A morte de Kadafi, dez anos depois
A queda do ditador líbio, celebrada pelos Estados Unidos, aprofundou o caos social
Hillary Clinton estava em Cabul, no Afeganistão, quando soube da morte de Muammar Kadafi. "Nós viemos, nós vimos, ele morreu!". Encontrado e abatido dentro de um canal de esgoto, o todo-poderoso ditador líbio foi capturado na cidade de Sirte e linchado por combatentes rebeldes. A declaração completou dez anos na última quarta-feira 20. A década que veio a seguir, contudo, mostrou que não havia motivos para comemoração.
As esperanças associadas à queda do ditador, de construir uma sociedade livre e democrática, não foram cumpridas. Ao contrário: a Líbia está afundada no caos.
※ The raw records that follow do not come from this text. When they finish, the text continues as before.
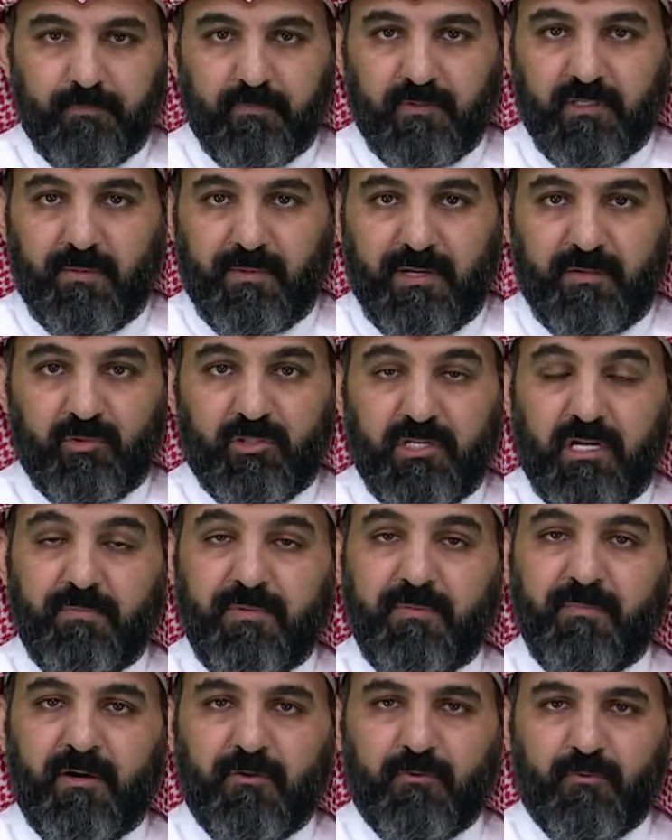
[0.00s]
طبعا المتنبي
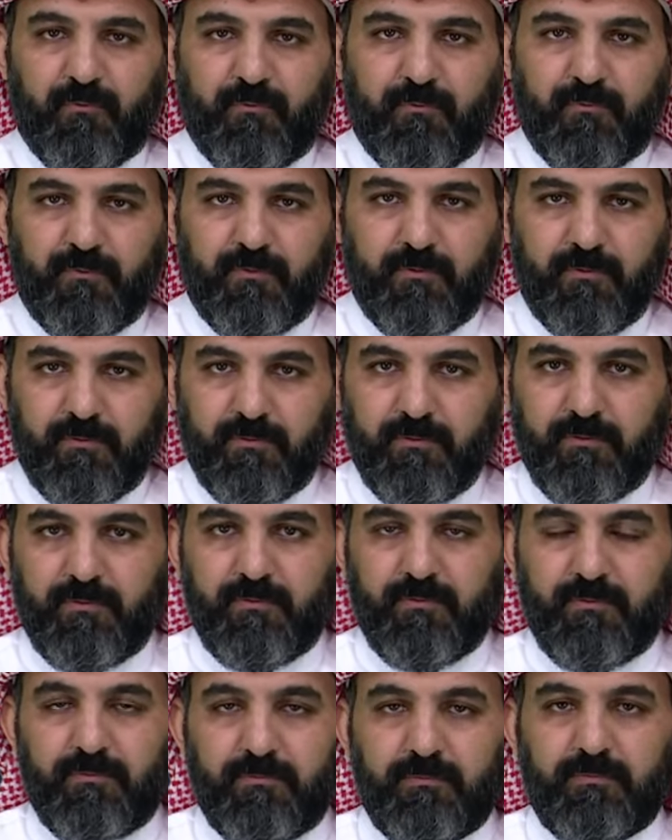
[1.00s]
معروف
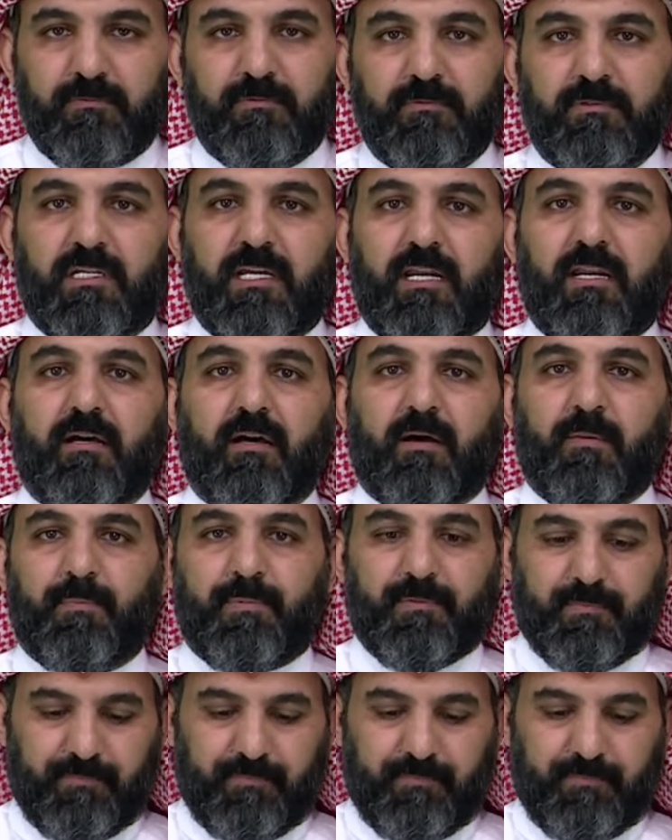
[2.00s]
كلقب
Dono de grandes reservas petrolíferas, o País figurou entre os 40 maiores IDHs do mundo nos anos de 1990. Hoje, amarga o 105º lugar. Espremido sob um governo oficial enfraquecido, forte influência de milícias aliadas a monarquias do Golfo e a concessão de privilégios a empresas de petróleo e gás do Ocidente, o país se esforça para realizar eleições em 24 de dezembro, sob mediação das ONU.
"O caos acabou beneficiando as multinacionais do ramo petrolífero", avalia Issam Rabih Menem, pesquisador na UFRGS e um dos autores do estudo Imperialismo, petróleo e o intervencionismo estatal: análise da guerra civil na Líbia, publicado neste ano.
"Após a queda de Kadafi, muitas multinacionais estrangeiras, sobretudo francesas, britânicas e estadunidenses, hoje exploram esse hidrocarboneto líbio sem qualquer tipo de regulamentação", completa Menem. "Apesar de todo esse cenário socioeconômico hoje na Líbia, grandes transnacionais petrolíferas continuam atuando normalmente e negociam com quem forem os administradores das refinarias, sobretudo os grupos não-estatais."
Antes da era, registra a pesquisa, sete multinacionais sediadas nos Estados Unidos e no Reino Unido controlavam o petróleo líbio. Ele, que tomou o poder por meio de um golpe militar em 69, viria a nacionalizar mais de 50% dos bancos e das redes de petróleo, redistribuindo a renda petroleira em investimentos sociais.
Para Menem, a postura de Kadafi passou a incomodar o Ocidente. Nos anos 2000, quando George W. Bush entrava com toda a força no Oriente Médio com sua agenda de regime change, em busca de novas fontes de petróleo, a Líbia entrou na mira de Washington e acabou vítima de uma intervenção em 2011.
Nos últimos anos, a organização United World Data mostrou que quatro empresas dominam ⅓ da produção de petróleo no país: a italiana ENI, a francesa Total, a espanhola Repsol e a austríaca OMV. O restante diz respeito a empreendimentos conjuntos e complexos junto à National Oil Corporation, estatal líbia que trabalha com pelo menos 20 empresas estrangeiras, com participações americanas e inglesas.